**WORK ORDER**.
The answer is the data below, repeated exactly, with no pictures included.

Stored data
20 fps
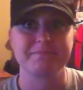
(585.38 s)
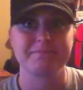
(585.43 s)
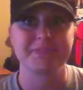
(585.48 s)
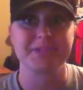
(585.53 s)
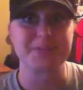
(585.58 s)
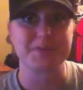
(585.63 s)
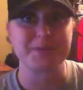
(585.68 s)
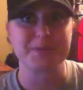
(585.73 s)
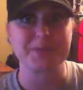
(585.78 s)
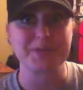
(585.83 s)

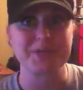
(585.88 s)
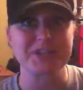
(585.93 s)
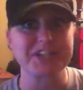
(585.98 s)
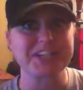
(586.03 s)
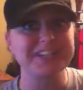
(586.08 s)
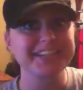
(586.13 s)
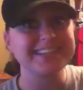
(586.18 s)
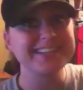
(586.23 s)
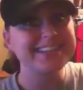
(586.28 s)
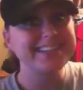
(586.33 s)
that's pretty much
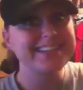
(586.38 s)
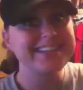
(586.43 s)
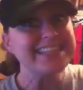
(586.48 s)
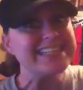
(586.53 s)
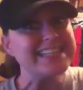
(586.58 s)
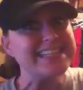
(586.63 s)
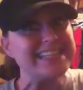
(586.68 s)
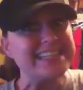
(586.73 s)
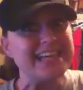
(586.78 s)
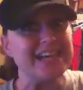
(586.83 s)
it.
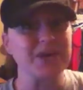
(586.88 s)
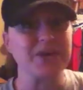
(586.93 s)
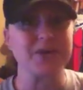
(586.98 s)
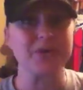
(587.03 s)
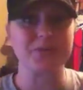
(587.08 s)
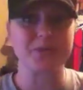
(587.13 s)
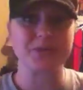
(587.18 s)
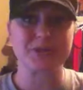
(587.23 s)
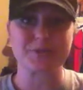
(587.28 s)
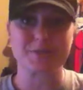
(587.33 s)

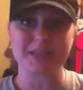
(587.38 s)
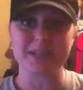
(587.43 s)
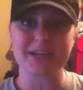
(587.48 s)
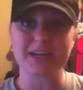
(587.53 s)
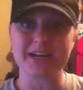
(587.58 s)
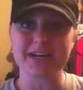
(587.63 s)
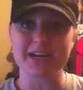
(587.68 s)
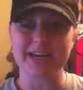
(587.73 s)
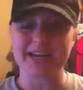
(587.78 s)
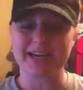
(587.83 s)
So wish me
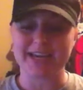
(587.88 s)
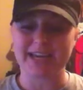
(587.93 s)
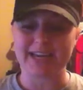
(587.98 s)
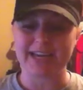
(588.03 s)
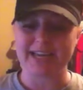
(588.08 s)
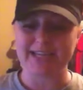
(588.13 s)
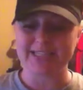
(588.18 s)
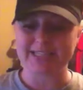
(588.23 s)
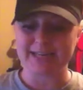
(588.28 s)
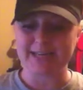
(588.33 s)
luck,
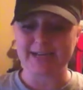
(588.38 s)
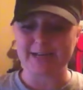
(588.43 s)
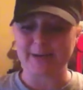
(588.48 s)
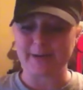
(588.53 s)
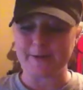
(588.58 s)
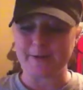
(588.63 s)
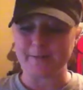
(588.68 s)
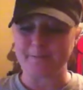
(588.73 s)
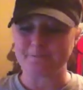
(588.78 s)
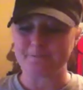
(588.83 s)
and
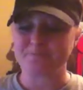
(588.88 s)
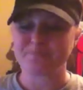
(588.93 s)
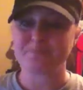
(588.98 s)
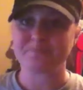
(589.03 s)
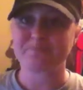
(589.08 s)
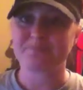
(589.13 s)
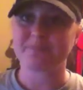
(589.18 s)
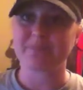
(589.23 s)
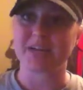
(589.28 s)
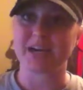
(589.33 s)

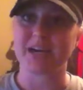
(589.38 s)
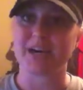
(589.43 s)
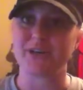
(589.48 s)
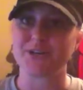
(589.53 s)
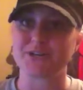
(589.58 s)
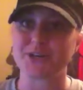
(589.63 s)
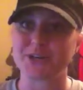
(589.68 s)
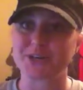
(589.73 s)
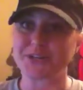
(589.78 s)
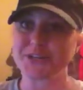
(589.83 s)

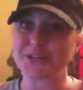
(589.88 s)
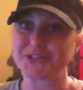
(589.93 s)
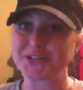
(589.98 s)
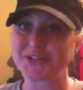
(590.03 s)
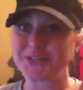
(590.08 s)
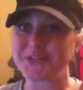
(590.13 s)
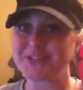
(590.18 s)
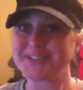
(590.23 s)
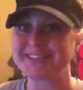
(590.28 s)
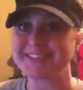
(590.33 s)
I'll talk to you
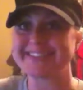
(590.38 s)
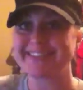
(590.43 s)
soon.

**ANSWER SECTION**.
20 fps
(585.38 s)
(585.43 s)
(585.48 s)
(585.53 s)
(585.58 s)
(585.63 s)
(585.68 s)
(585.73 s)
(585.78 s)
(585.83 s)

(585.88 s)
(585.93 s)
(585.98 s)
(586.03 s)
(586.08 s)
(586.13 s)
(586.18 s)
(586.23 s)
(586.28 s)
(586.33 s)
that's pretty much
(586.38 s)
(586.43 s)
(586.48 s)
(586.53 s)
(586.58 s)
(586.63 s)
(586.68 s)
(586.73 s)
(586.78 s)
(586.83 s)
it.
(586.88 s)
(586.93 s)
(586.98 s)
(587.03 s)
(587.08 s)
(587.13 s)
(587.18 s)
(587.23 s)
(587.28 s)
(587.33 s)

(587.38 s)
(587.43 s)
(587.48 s)
(587.53 s)
(587.58 s)
(587.63 s)
(587.68 s)
(587.73 s)
(587.78 s)
(587.83 s)
So wish me
(587.88 s)
(587.93 s)
(587.98 s)
(588.03 s)
(588.08 s)
(588.13 s)
(588.18 s)
(588.23 s)
(588.28 s)
(588.33 s)
luck,
(588.38 s)
(588.43 s)
(588.48 s)
(588.53 s)
(588.58 s)
(588.63 s)
(588.68 s)
(588.73 s)
(588.78 s)
(588.83 s)
and
(588.88 s)
(588.93 s)
(588.98 s)
(589.03 s)
(589.08 s)
(589.13 s)
(589.18 s)
(589.23 s)
(589.28 s)
(589.33 s)

(589.38 s)
(589.43 s)
(589.48 s)
(589.53 s)
(589.58 s)
(589.63 s)
(589.68 s)
(589.73 s)
(589.78 s)
(589.83 s)

(589.88 s)
(589.93 s)
(589.98 s)
(590.03 s)
(590.08 s)
(590.13 s)
(590.18 s)
(590.23 s)
(590.28 s)
(590.33 s)
I'll talk to you
(590.38 s)
(590.43 s)
soon.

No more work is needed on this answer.